● What to produce: Without any pictures, reproduce exactly the lines running from the line containing "[5:13.96-5:15.00]" through the end of the entries.
*** Opening of Study material ***
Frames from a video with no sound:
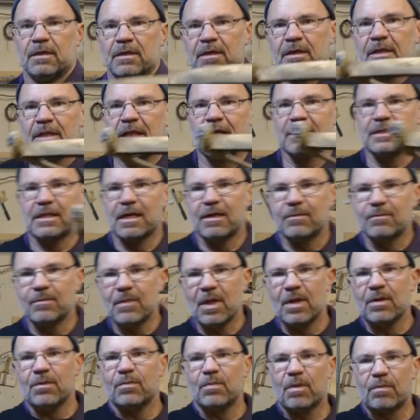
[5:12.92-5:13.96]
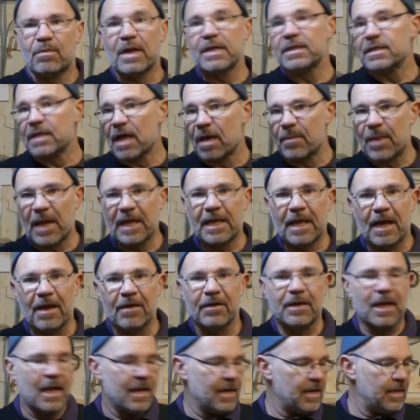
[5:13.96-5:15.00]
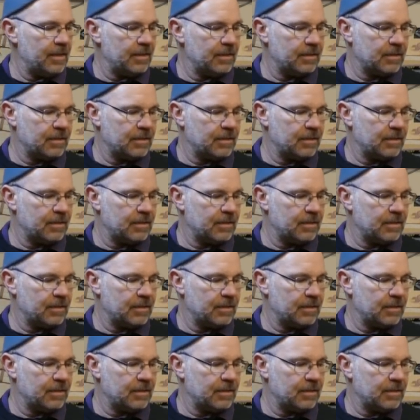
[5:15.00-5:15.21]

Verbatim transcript: And that's it. We're ready to go back out again.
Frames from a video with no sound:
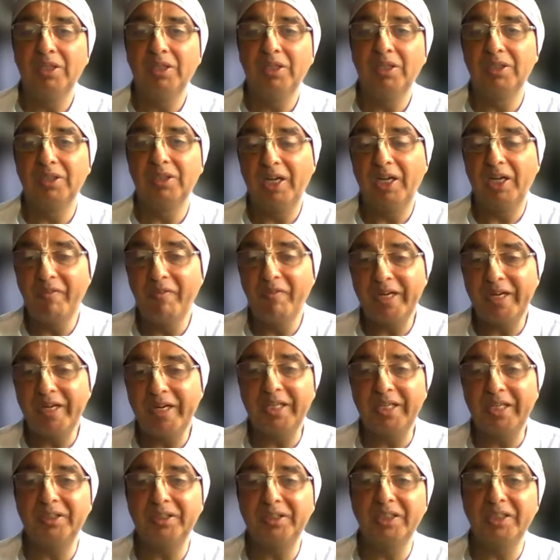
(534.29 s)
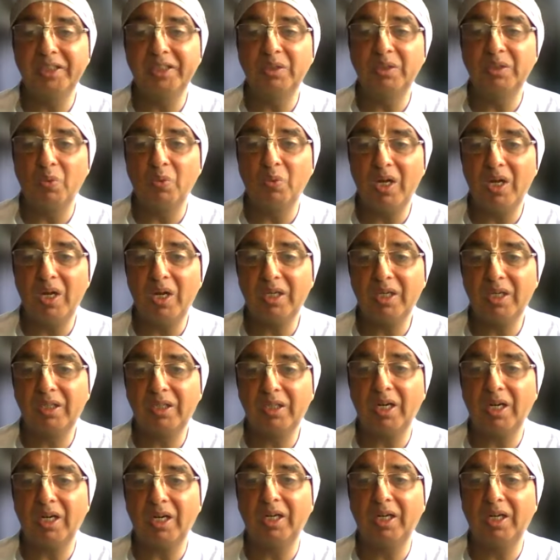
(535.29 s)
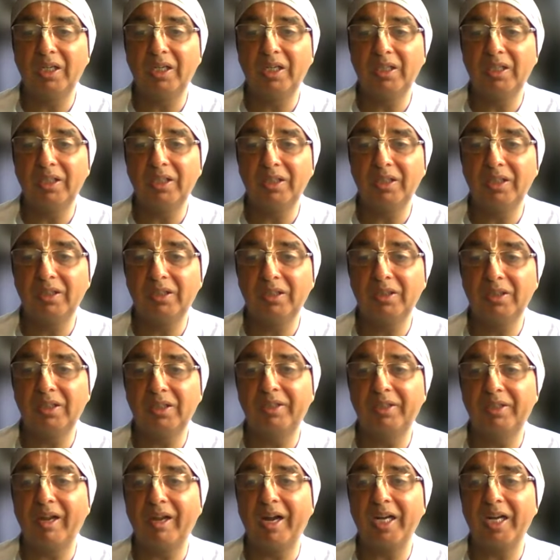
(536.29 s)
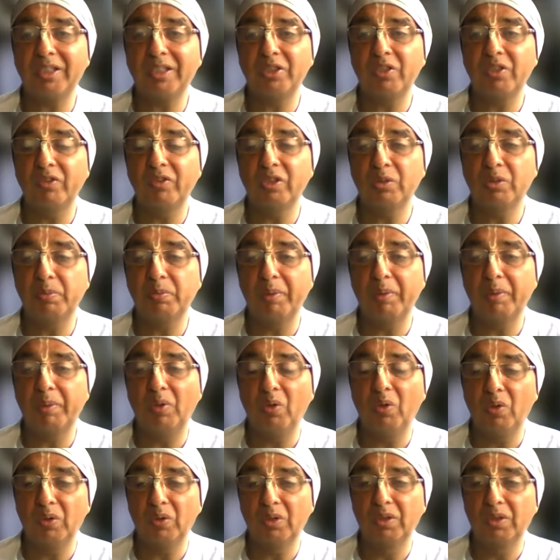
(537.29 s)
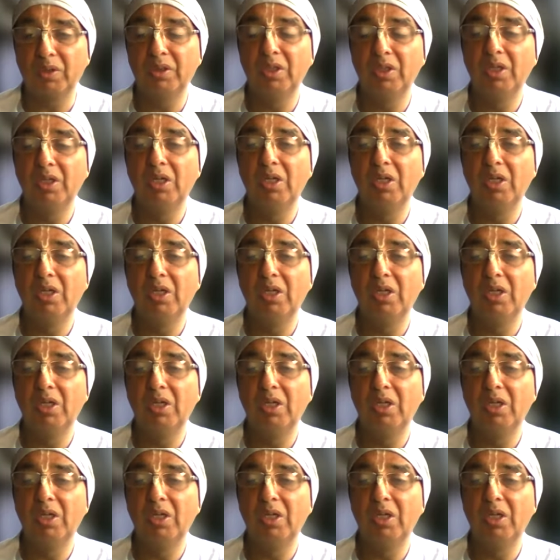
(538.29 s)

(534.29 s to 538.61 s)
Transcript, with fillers: The living entities work under the direction of the Supreme Lord.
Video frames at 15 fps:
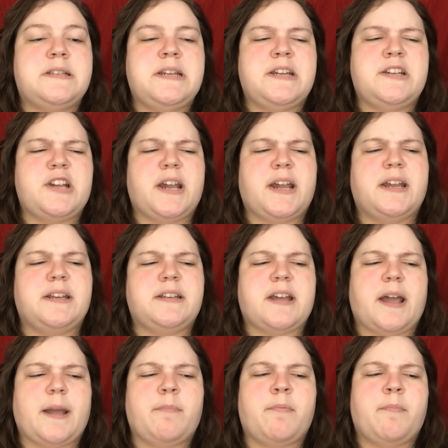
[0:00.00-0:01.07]
DJ
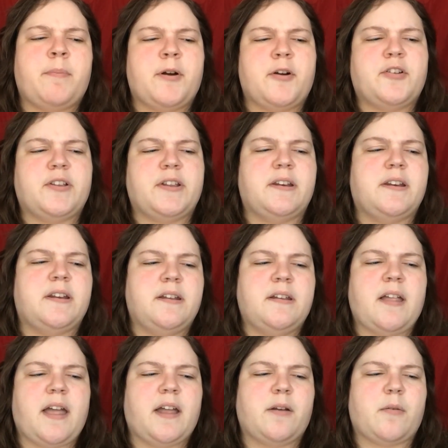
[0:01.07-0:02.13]
type person.
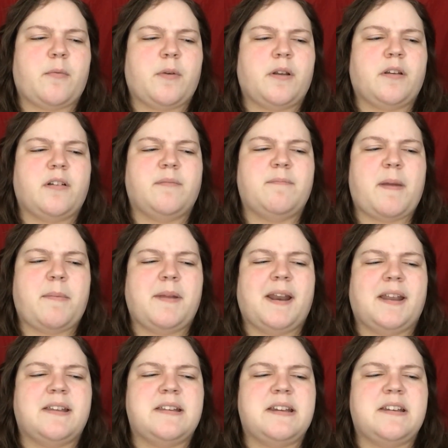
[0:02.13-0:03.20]

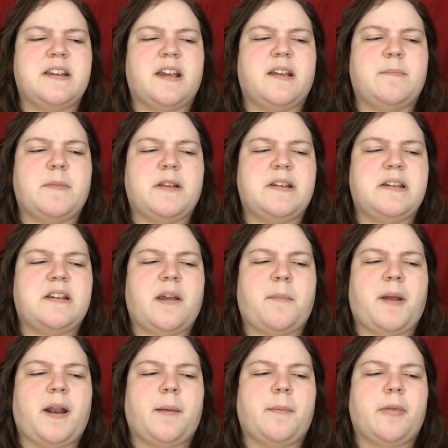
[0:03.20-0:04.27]
DJ
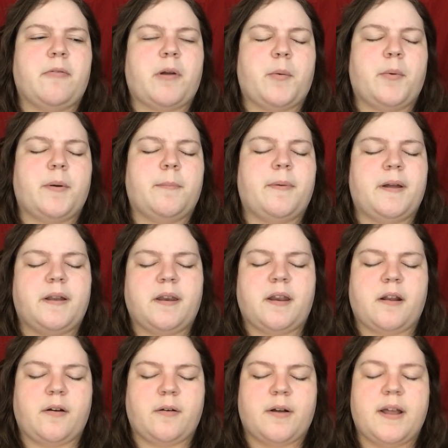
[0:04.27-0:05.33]
might not be the right word, but
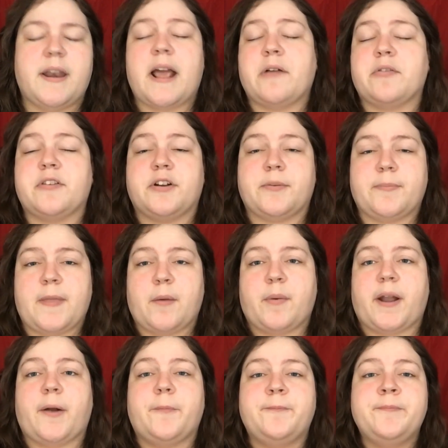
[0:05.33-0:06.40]
you know, announcer. There
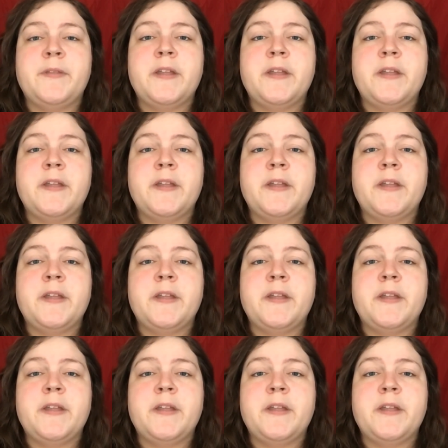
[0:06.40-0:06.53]
we go.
*** Close of Study material ***
● Task solution:
[5:13.96-5:15.00]
[5:15.00-5:15.21]

Verbatim transcript: And that's it. We're ready to go back out again.
Frames from a video with no sound:
(534.29 s)
(535.29 s)
(536.29 s)
(537.29 s)
(538.29 s)

(534.29 s to 538.61 s)
Transcript, with fillers: The living entities work under the direction of the Supreme Lord.
Video frames at 15 fps:
[0:00.00-0:01.07]
DJ
[0:01.07-0:02.13]
type person.
[0:02.13-0:03.20]

[0:03.20-0:04.27]
DJ
[0:04.27-0:05.33]
might not be the right word, but
[0:05.33-0:06.40]
you know, announcer. There
[0:06.40-0:06.53]
we go.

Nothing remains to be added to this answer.